(Collected data)
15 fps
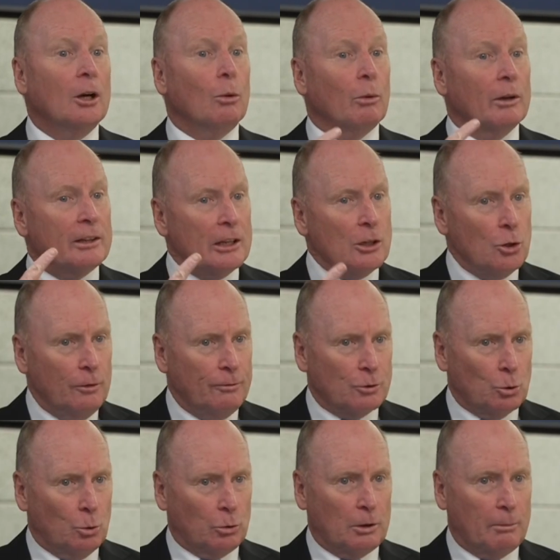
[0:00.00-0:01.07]
One thing you've
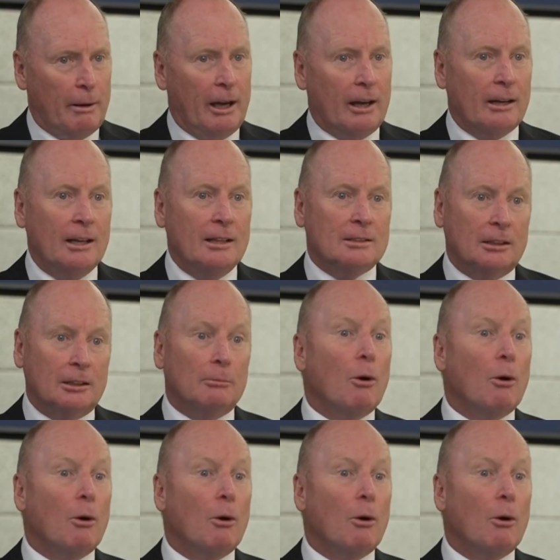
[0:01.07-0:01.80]
talked about is the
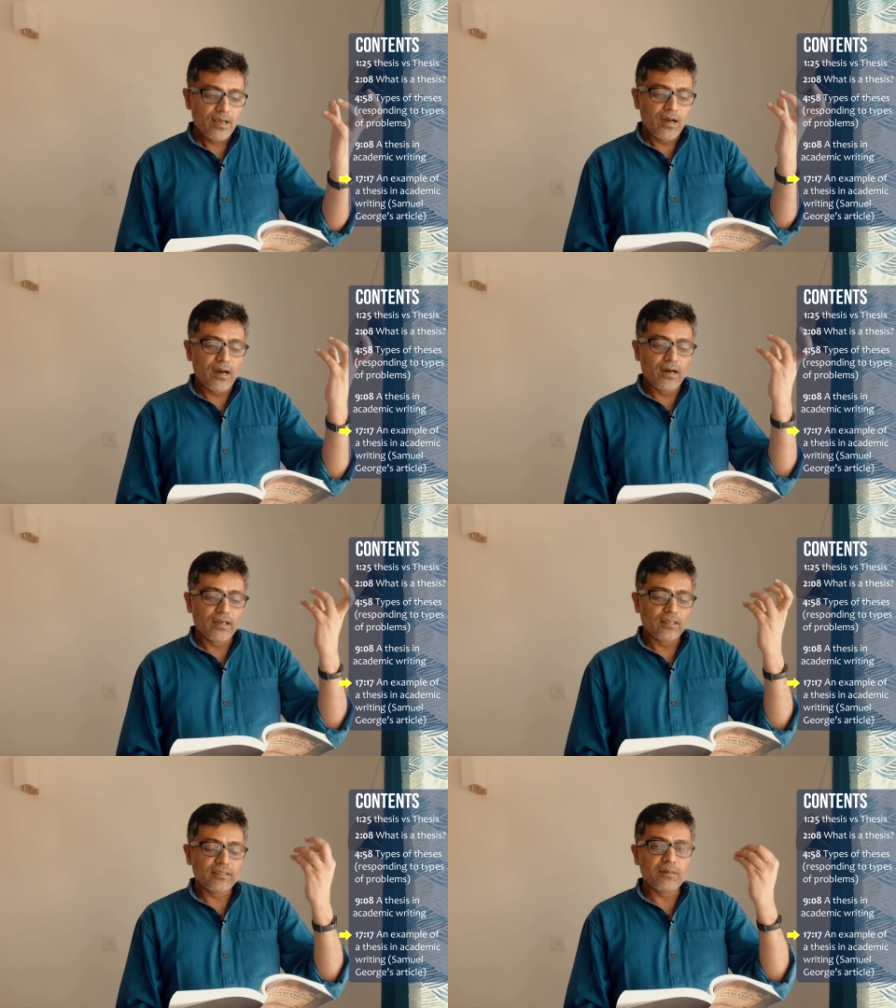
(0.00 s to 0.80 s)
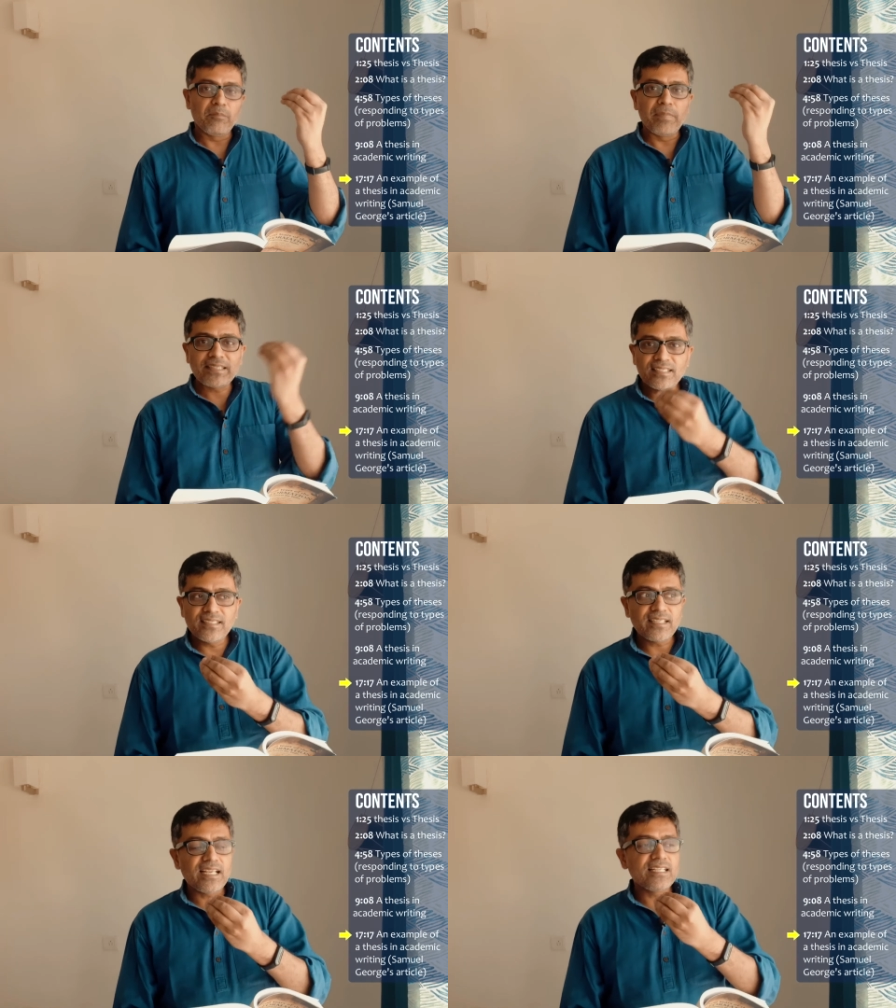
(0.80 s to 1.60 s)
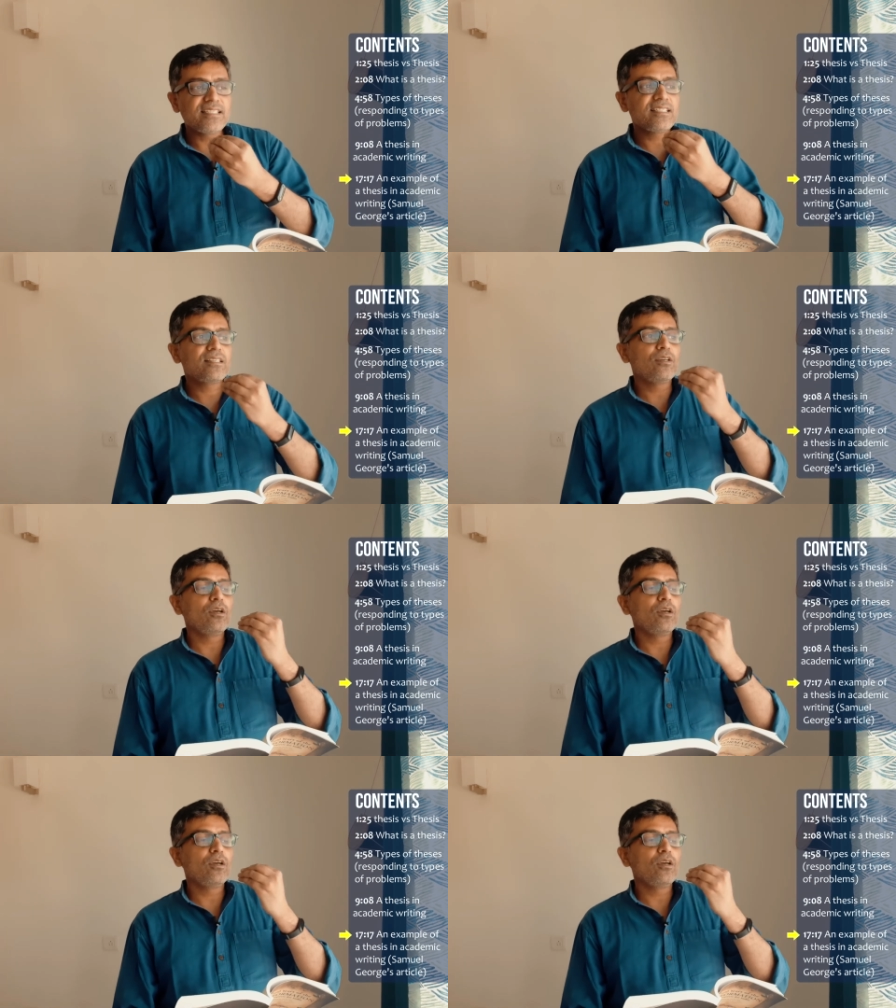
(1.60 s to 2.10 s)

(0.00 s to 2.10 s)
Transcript: Uh, the method is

Work required:
No pictures belong in the output. It should reproduce exactly the lines from the one containing "[0:01.07-0:01.80]" through the end of the data, both ends included.

Task result:
[0:01.07-0:01.80]
talked about is the
(0.00 s to 0.80 s)
(0.80 s to 1.60 s)
(1.60 s to 2.10 s)

(0.00 s to 2.10 s)
Transcript: Uh, the method is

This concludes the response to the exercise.